Speaking of 16 seeds, don’t pick any of them, they have only upset a top seed team once since the tournament expanded in 1985. They are 1-143. In other words, don’t count on it happening this year.
That takes care of four games. It is probably best to cross off any 15th seeded teams as well, they are only 9-135 in the history of the tournament. Now, we have eight of the 32 first-round games set, but what about the rest?
There are a few strategies even a non-sports fan can follow. It might be tempting to just pick all the favorites, also known as “going chalk,” but that tends not to work out the way you might expect.
There are always upsets in the NCAA tournament. Not a No. 16 beating a No. 1 sized upset, but there are always a few surprises. In 32 of the last 36 competitions, a No. 12 has upset a No. 5 seed in the first round. It is a weird anomaly, but history shows it’ll likely happen again, the question is figuring out who will do it this year.

Know the Players

Basketball, perhaps more than any other team sport, can be taken over by one player. There are only five players from each team on the court at any one time, so a transcendent player can flip the game if he gets hot.

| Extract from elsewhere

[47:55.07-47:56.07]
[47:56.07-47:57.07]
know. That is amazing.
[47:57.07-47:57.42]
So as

It’s not a bad idea to familiarize yourself with the top 25 players in the tournament and when a game isn’t a mismatch, go with the team that has the best player on the court.
Going back to the No. 12 vs No. 5 anomaly mentioned above, the 12th seeded UAB has the highly touted Jordan Walker who averaged over 20 points per game on the season, while Houston has struggled against top tier teams.

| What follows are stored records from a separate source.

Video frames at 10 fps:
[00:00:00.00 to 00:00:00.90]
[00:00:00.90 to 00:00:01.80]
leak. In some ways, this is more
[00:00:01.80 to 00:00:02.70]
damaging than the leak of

Does that mean UAB is a lock? No, they are an 8.5 point underdog, but if Walker gets hot and Houston’s offense struggles, the game is primed for an upset.

Coaching Matters

Top-tier college basketball programs, in particular, have a lot of turnover. Most of the best players leave for the NBA after just one year in college. So it isn’t a bad idea to look at the coaches, they are often the only consistent factor year after year.

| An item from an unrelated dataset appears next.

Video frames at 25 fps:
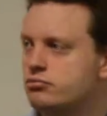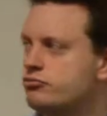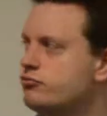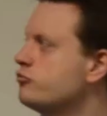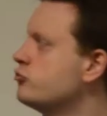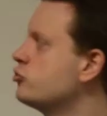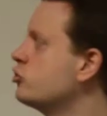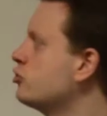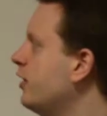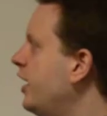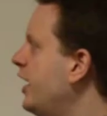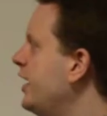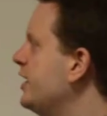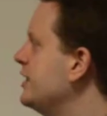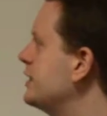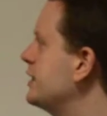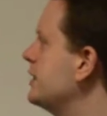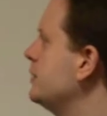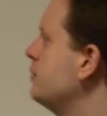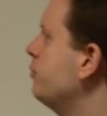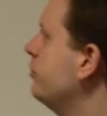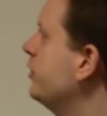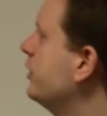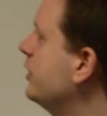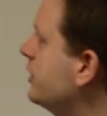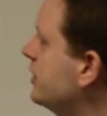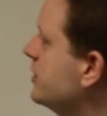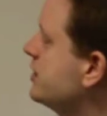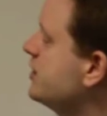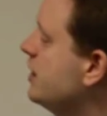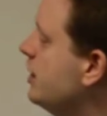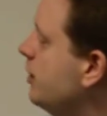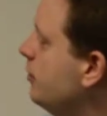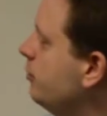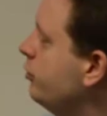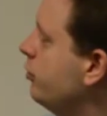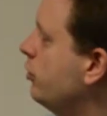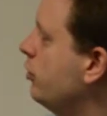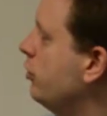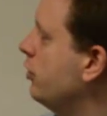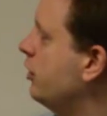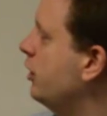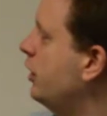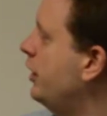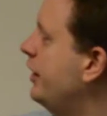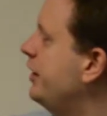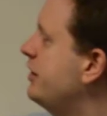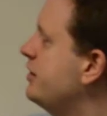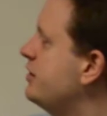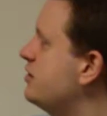try a simple example
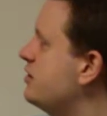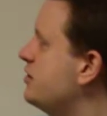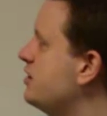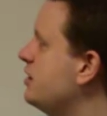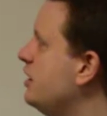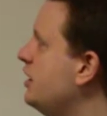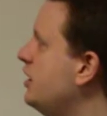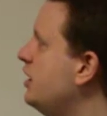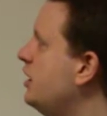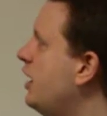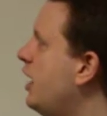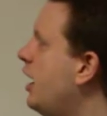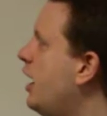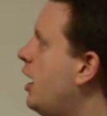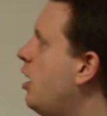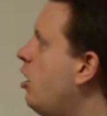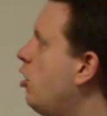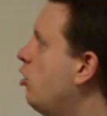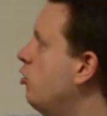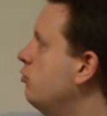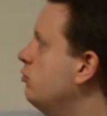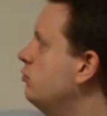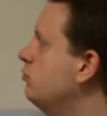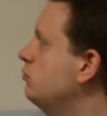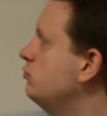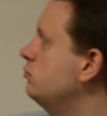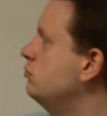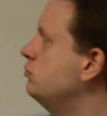and see how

Mike Krzyzewski has been the head coach of the Duke Blue Devils since 1980, and has announced that this will be his last year. What are the chances that Duke players will play just that little bit harder? It is important to look at the coaches of teams, just like the players.
It may sound redundant, but that really is the best strategy. Look at the players, look at the coaches and look at the historical patterns.
As for the later rounds in the tournament, it’s more of the same. Keep picking teams based on coaches and rosters. Just don’t let yourself fall in love with any Cinderella stories you picked in the first round. Since 1985, only two No. 12 teams have made it to the Elite Eight and none have it to the Final Four.
Alternatively, you could just copy Sportline’s computer simulation. It beat 92% of brackets picked at in two of the past three years, and correctly picked three of the Final Four teams last year. But its predictions are hidden behind a paywall and letting a robot pick your bracket isn’t any fun and goes against the spirit of office pools.
It is a lot more fun to research and make your own picks. And if you win, you can tell everyone that secret insight that led you to glory, called luck.